Records from a collection –
-- Opening Marker --

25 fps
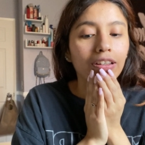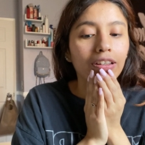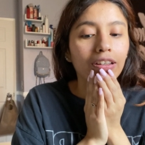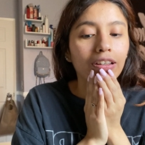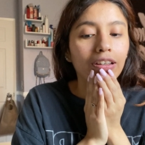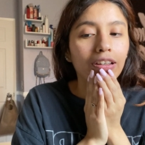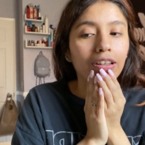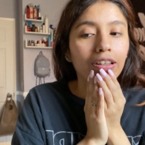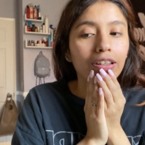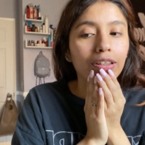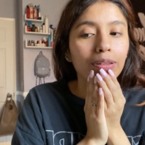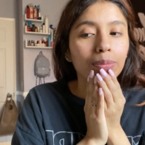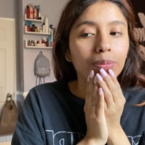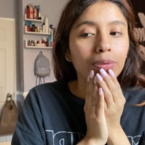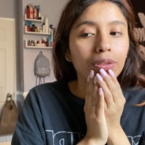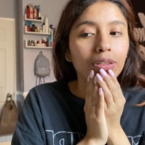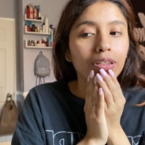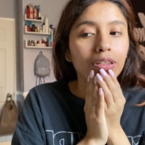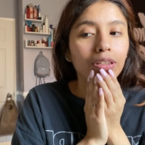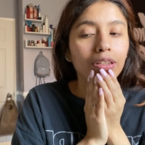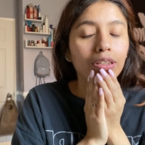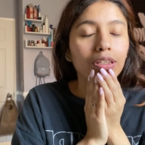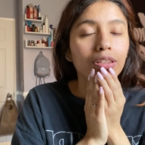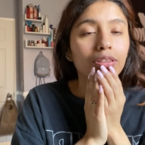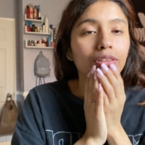I am
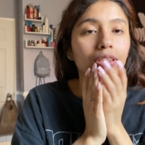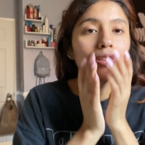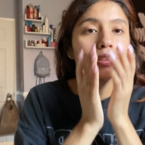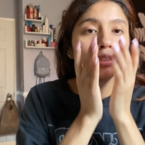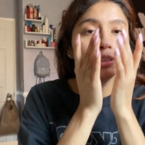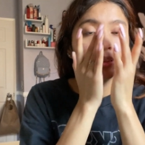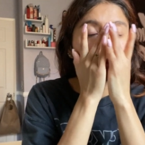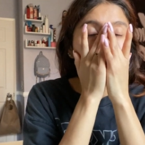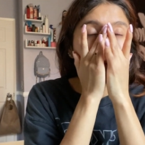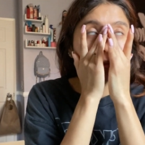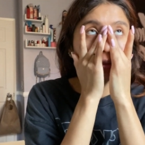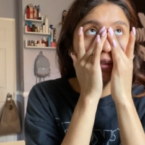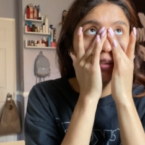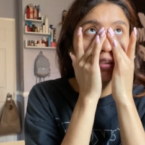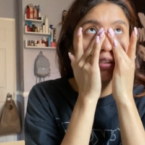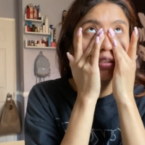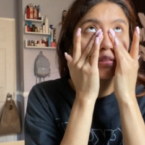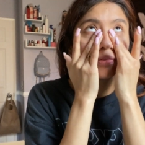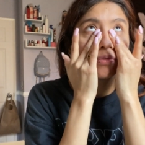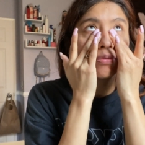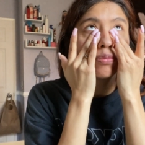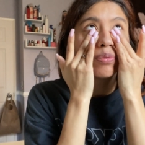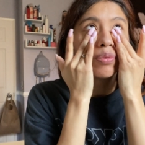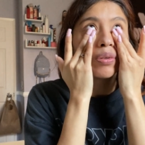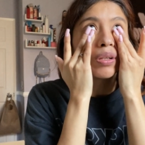gonna
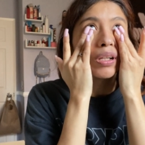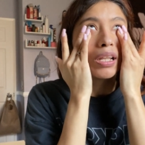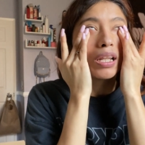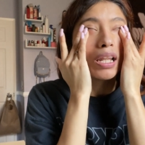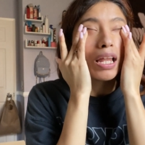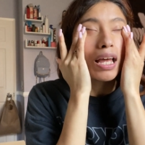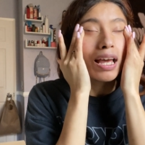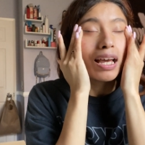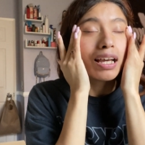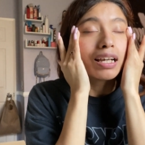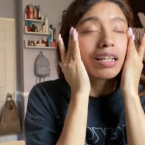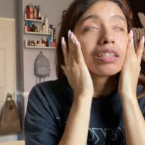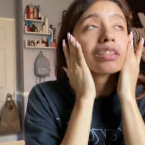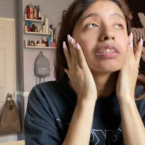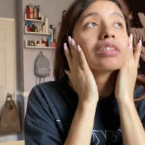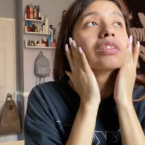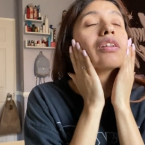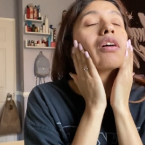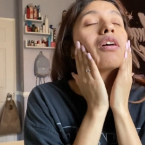relax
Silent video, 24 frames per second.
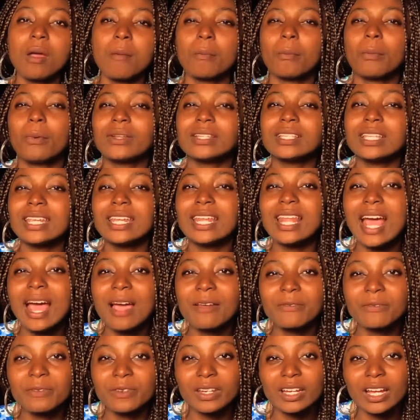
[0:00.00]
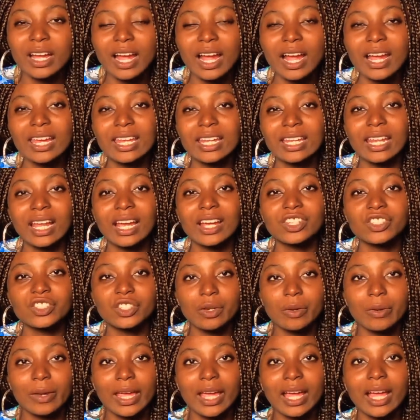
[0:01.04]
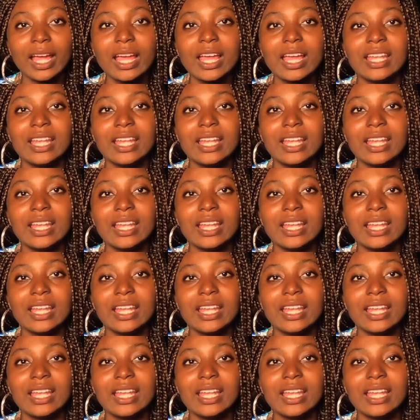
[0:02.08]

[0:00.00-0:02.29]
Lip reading: But in Africa, in Nigeria,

-- Closing Marker --

TASK BRIEF – For this exercise, copy the entries above exactly and skip any picture.

OUTPUT OF THE TASK –
25 fps
I am
gonna
relax
Silent video, 24 frames per second.
[0:00.00]
[0:01.04]
[0:02.08]

[0:00.00-0:02.29]
Lip reading: But in Africa, in Nigeria,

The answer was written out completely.